I think that Tally as a character was very interesting, and I liked how she evolved as the story went on. Even when her only goal in life was to become pretty, she was still a character that you emphasized with.

The novel took place in a variety of settings, from the city that Tally was from to the Smoke, it was described very descriptively. Westerfeld has an engaging writing style that made me move through the book fairly quickly.

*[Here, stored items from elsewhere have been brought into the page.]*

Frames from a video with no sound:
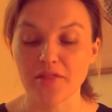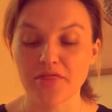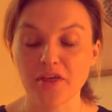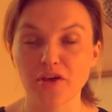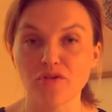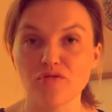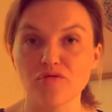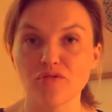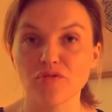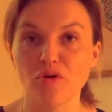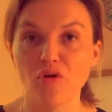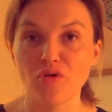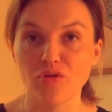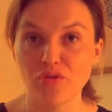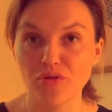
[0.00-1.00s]
Thank you for
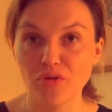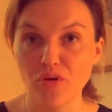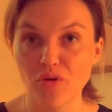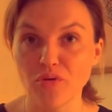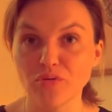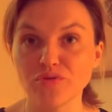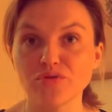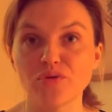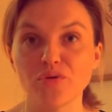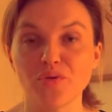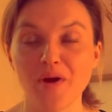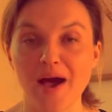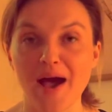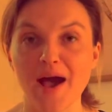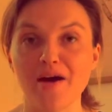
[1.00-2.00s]
those who
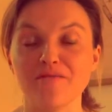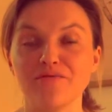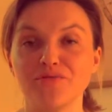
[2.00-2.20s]
have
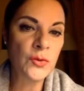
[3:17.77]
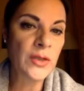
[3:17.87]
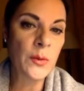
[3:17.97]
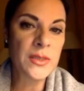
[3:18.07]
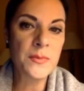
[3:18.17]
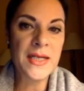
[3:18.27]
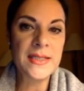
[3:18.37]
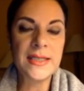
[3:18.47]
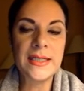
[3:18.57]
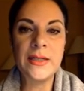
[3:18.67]
do now is
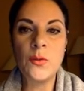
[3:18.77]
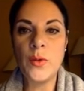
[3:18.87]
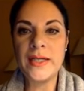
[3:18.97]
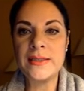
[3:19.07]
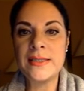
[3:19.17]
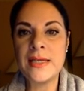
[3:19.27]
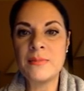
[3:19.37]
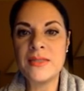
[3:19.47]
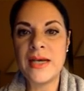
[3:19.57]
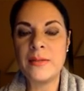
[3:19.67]
basically wait
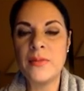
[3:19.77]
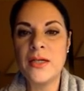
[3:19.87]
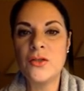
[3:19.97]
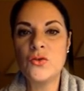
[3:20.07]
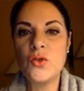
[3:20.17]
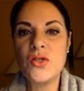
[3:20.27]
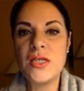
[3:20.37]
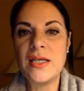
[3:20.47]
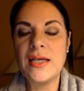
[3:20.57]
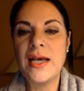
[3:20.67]
some time to
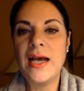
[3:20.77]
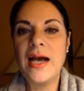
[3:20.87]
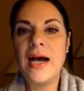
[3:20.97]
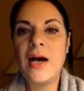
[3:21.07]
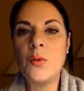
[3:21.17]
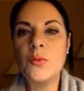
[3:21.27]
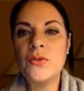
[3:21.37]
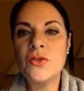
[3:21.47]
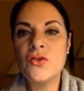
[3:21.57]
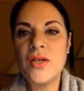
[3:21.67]
see how
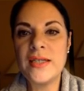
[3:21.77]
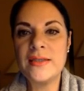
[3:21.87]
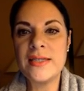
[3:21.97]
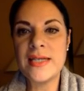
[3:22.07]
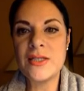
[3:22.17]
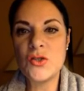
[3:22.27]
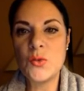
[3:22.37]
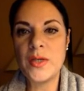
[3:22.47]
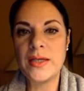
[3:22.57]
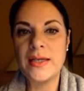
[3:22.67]
the trade is
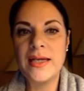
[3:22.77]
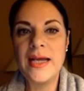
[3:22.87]
ensuing.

There was a scene that stood out in my mind: the infestation of white orchids. This scene comes when Tally is traveling to the Smoke and is rescued from a wildfire by the rangers, Pretties who manage a invasive orchid that chokes off the life of the surrounding plants. The orchids are very beautiful, but there are so many of them, and they give no other plant the chance at life. I suppose that the orchids are representative of the Pretties, stopping anyone else from looking different. What I thought was peculiar was that Tally completely understood why the beautiful orchids had to be stopped, although at the time, she still believed that it was terrible to be an Ugly, and that everyone should be Pretty.

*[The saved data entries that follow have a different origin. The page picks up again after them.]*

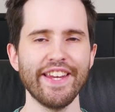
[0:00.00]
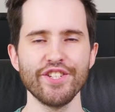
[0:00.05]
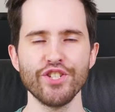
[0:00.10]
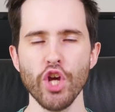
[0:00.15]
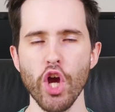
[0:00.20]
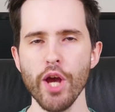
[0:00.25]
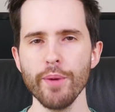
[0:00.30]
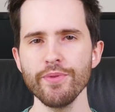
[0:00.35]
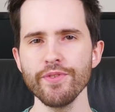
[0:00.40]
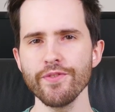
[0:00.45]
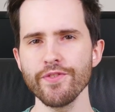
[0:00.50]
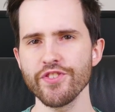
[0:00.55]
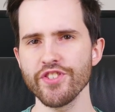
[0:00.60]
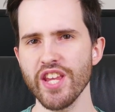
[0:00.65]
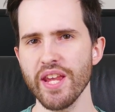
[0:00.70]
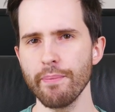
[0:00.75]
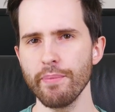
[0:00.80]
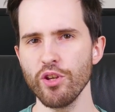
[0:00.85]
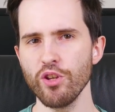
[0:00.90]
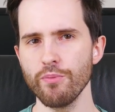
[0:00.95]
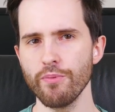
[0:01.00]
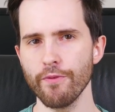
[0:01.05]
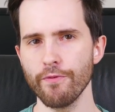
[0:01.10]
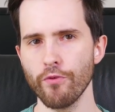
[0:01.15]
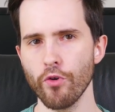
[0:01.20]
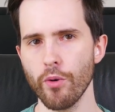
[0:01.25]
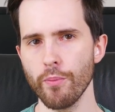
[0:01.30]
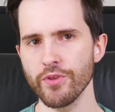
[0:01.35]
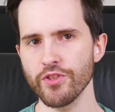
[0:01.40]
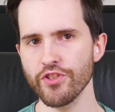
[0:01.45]
In terms of CPU
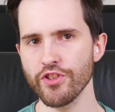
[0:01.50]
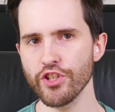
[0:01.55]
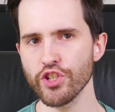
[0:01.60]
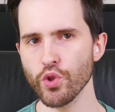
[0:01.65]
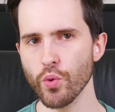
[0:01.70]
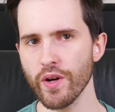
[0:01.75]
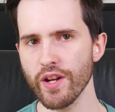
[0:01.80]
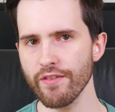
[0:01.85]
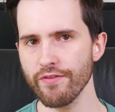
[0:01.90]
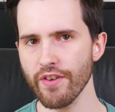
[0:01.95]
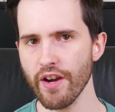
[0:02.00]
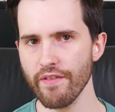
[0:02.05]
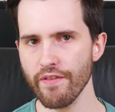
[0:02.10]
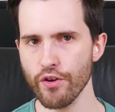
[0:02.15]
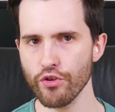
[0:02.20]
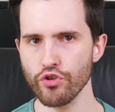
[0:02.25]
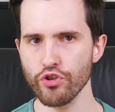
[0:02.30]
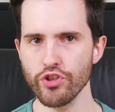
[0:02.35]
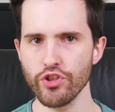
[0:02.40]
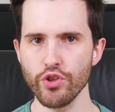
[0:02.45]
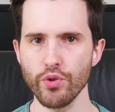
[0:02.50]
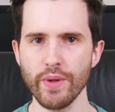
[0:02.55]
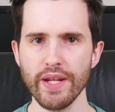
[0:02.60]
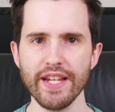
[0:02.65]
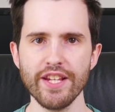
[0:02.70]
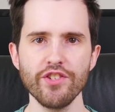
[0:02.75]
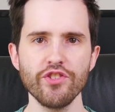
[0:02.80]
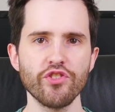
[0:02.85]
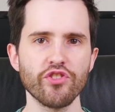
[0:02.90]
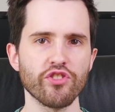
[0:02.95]
performance, the 2500U
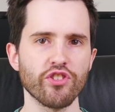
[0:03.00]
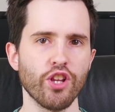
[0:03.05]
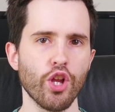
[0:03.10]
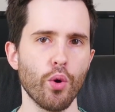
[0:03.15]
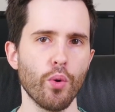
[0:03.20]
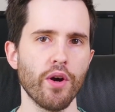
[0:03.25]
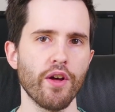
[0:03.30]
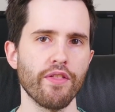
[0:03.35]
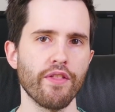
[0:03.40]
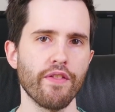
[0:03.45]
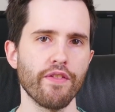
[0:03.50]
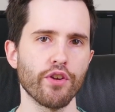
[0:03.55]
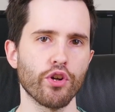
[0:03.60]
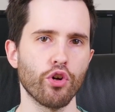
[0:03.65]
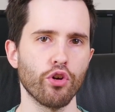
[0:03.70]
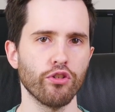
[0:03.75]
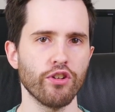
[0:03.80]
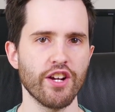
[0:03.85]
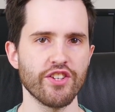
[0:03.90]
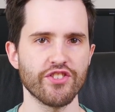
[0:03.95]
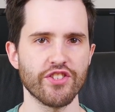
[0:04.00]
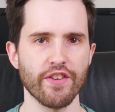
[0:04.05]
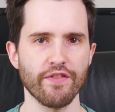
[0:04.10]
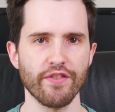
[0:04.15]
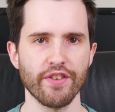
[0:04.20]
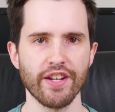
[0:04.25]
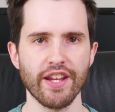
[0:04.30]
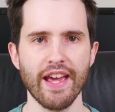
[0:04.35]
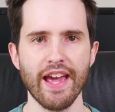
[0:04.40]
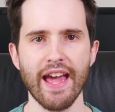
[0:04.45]
is slower than the Core
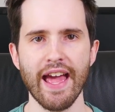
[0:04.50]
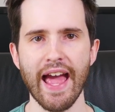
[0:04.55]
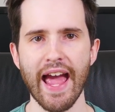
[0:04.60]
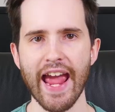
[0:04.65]
i7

All in all, I very much enjoyed this book, and I cannot wait to read the second book in the series, Pretties. This book made me think about the pressures of our present society to be "beautiful" or "pretty" - I see this all the time in magazines like "Cosmopolitian" and "Glamour." Of course, magazines like that are careful to sometimes talk about "inner beauty" and "self confidence," but you turn the page and there's an advertisement with an underfed model looking like a slut. Uglies shows the danger of such thinking through the outlet of fiction, and I am happy that Uglies confronted the issue in a unique manner.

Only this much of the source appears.